So, I just read a bunch of responses from moms from both sides of an issue from an article a magazine did called: 10 Things To Know About......bottle feeding. It was so maddening to me and I don't understand why some mom's who nurse are so nasty towards those of us who don't/didn't.
I chose not to breastfeed any of the boys b/c I just didn't care for it for me. Henry supported the decision I had made and didn't give me anything crap about it. I did all the research on the pros & cons of both and in the end I chose to the bottle w/ formula. I had one moment when Zale was only a few days old and we weren't prepared w/ a bottle to give him that I felt like if I had chose to nurse he wouldn't be screaming his little head off b/c he's hungry. As soon as he got that bottle it was over and I was fine. Other than that one moment I have never felt like I made a bad choice.
To suggest that I am a bad mom or lazy is insulting and not true! I work hard everyday and have since the day all of my boys were born. I also read another mom say that I am passing up my parental job by giving the baby to someone to feed him. I never "gave up" my "job" to someone to feed I only did it when someone asked to feed them. I have fed all of my boys the most from the day they were born. I don't expect anyone to do it for me I had them and I know I'm the one responsible to feed them and so forth. To say that I'm going to make my boys fat b/c I didn't nurse is absurd to me, that they will be the most sickly children and somehow not as smart b/c I didn't nurse all drive me insane!! I betcha $10 bucks that their nursed baby wasn't using a fork and spoon to eat with exclusively at 10 months like Zale did, and that he hasn't been to the Dr's as much as their child has for being sick. It's just the way he was made: superb fine motor skills, and an excellent immune system. It had nothing to do with breast or bottle. Now don't get me wrong I know all the benefits of breast feeding and I'm not saying they aren't true but it also just depends on the particular baby/child and how they are genetically from the very moment of conception.
If a mom wants to nurse that's fantastic, if they want to do both breast milk and formula that's fantastic, if they want to use formula that's fantastic!!! Whatever you chose is what's best. The straight up nursing moms gave an o.k. for the moms who have medical reasons for not nursing but for those of us who just chose not to breast feed b/c we didn't want too. Well, we should have everyone chastise us and tell us we are horrible moms and we should our baby's health in front of own. I would die before anyone or anything harmed my boys I made the best decision for them and they are happy, healthy and thriving. The only one that gets sick the most is Chase and it's just b/c he has a different immune system than the other two it's just has how was made and I have no doubt that even if I did nurse him he would be exactly the same way. I know that when you nurse you never have to worry about if the breast will fit in the baby's mouth correctly and you don't need to worry about if the milk is the wrong kind for the baby and that for the most part it's pretty convenient. We had our had our fair share of bottle & formula problems with Chase and Dean but we figured it all out quickly and no one ever lost any weight or suffered b/c of not figuring it out soon enough. Yeah , we ended up having (at the end) buying 4 different kinds of bottles even though we only had 3 boys but it was o.k. b/c we knew what we had to do to keep them fed and healthy. We had to get the right kind of formula for each of them but again it was something we needed to do to make our little guy happy & fed. However after saying that I would never say I made the wrong choice for my boys. I stand by the choice and tell people all the time when they ask and I don't apologize either.

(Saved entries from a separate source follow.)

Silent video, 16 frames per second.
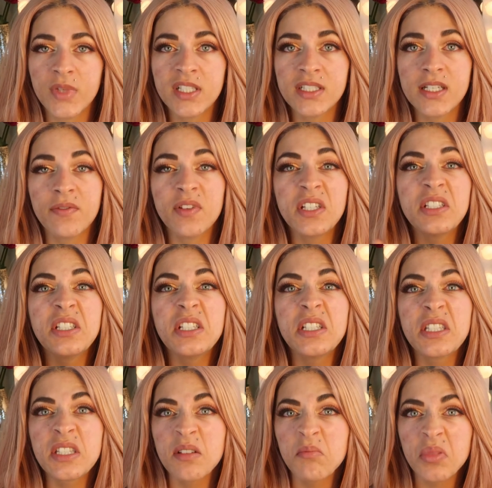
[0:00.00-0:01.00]
it definitely
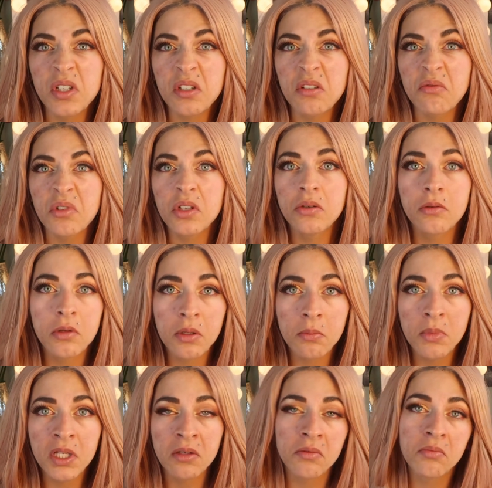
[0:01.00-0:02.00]
did something. You know what I
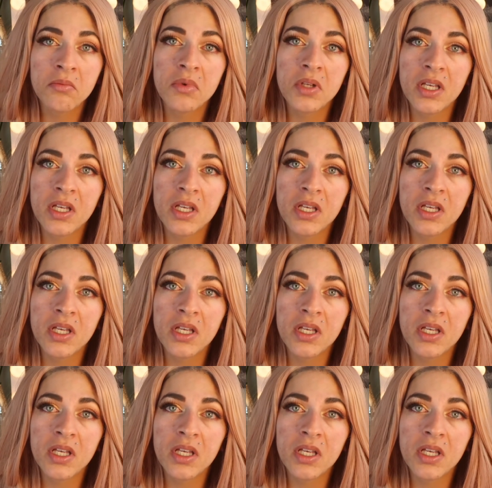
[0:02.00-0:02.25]
mean?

Why can't we as mom's and women even just support each other. Is it really that hard for us to do? We are seriously our own worst enemies! We will probably be this way for the rest of our lives. Even in the nursing homes we will find something wrong with what the other is doing. Why can't we just be happy for each other and our families and how we are doing as moms & dads? I wish I knew the answer. I just want to be a women who can go against the flow. I want to be a woman and mom who can empathize w/ other mom whether they are new moms or veterans I want to be there for them for whatever they need. If I can physically be there to help or emotionally or giving advice when asked, I want to be a supportive fellow woman/mom. My wish is that every woman/mom would strive to be that way. Just be there with no judgment, no accusations, no saying that my way is better, or you are doing it all wrong. We all have our hardships with being a mom and we all need help, love and encouragement from others.